TiVo Transfer that comes with Toast Titanium is one $$ solution.

kmttg also still works for me, and it's free.


----------



## ejonesss

yoav incase you dont read your pm

in your next version of itivo it would be nice to have a segmenter to chop the files into segments or just download the raw segments from the box without assembling


----------



## wmcbrine

ejonesss said:


> yoav incase you dont read your pm


Considering he hasn't been on since 2009, that seems likely.


----------



## mattack

Yeah, I suggest kmttg. It works MUCH better than iTivo, which is REALLY clunky. The only clunky thing about kmttg is the Java-ness, which means it has a funky catch all UI.

I originally used iTivo BTW.


----------



## lrhorer

mattack said:


> Yeah, I suggest kmttg. It works MUCH better than iTivo, which is REALLY clunky. The only clunky thing about kmttg is the Java-ness, which means it has a funky catch all UI.


Well, the Auto Transfer configuration is just a bit odd, if you ask me, but not difficult once one gets the idea. Otherwise, though, I tend to agree. It's still a terrific app, though.


----------



## javabird

A new update for iTivo has been posted

http://code.google.com/p/itivo/downloads/list


----------



## Fofer

javabird said:


> A new update for iTivo has been posted
> 
> http://code.google.com/p/itivo/downloads/list


WOO HOO!

Awesome holiday surprise! (I've figured this app wouldn't be seeing any updates.) This is great news as I vastly prefer the UI of iTiVo over kmttg.

iTiVo for my Mac and the TiVo app for iOS (working with TiVo Stream) for my iPad. I'm a happy camper.


----------



## wmcbrine

Fofer said:


> Awesome holiday surprise! (I've figured it was dead.)

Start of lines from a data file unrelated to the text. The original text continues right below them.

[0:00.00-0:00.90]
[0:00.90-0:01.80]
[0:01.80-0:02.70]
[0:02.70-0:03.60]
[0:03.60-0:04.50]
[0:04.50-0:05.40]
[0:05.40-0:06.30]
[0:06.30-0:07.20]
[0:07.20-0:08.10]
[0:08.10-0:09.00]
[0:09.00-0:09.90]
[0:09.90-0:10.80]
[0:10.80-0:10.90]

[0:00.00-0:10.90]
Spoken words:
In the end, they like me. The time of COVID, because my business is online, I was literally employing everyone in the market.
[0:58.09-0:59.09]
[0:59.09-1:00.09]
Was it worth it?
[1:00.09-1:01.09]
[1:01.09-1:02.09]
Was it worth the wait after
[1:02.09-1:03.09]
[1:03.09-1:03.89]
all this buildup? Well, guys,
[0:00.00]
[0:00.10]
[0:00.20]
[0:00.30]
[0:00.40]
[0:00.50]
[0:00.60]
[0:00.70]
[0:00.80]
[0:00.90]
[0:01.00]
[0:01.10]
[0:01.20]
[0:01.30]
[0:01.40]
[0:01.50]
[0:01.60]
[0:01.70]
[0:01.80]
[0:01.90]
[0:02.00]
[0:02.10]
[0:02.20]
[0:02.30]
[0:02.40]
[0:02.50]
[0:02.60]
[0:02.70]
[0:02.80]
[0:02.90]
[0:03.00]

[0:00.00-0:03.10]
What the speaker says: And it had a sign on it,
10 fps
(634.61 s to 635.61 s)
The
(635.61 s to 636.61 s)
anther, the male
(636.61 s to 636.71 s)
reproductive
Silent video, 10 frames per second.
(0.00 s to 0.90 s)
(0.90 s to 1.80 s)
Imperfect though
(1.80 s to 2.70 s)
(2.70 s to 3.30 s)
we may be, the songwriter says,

I'd figured Yoav was dead.


----------



## tony1athome

Not dead. But he's given up. Some other folks are trying to pick up the slack.


----------



## javabird

It's still a beta, and has a few issues, but it seems to be working.


----------



## stratton

Macbook Air Mountain Lion user here. Also use Toast solely to get shows onto my iphone/ipad. Came here looking for help because my Toast 10 stopped seeing my TiVos after we changed cable providers in a move, although two other apple computers in the house could still see the DVRs. Roxio customer support is useless. I've tried itivo in the past and it hasn't worked. 

happy to say that Toast and iTivo are now no longer needed, because TiVo Stream allows you to download directly to your iphone or ipad when you are on your home network - thus skipping the download to computer, conversion, and sync with itunes. 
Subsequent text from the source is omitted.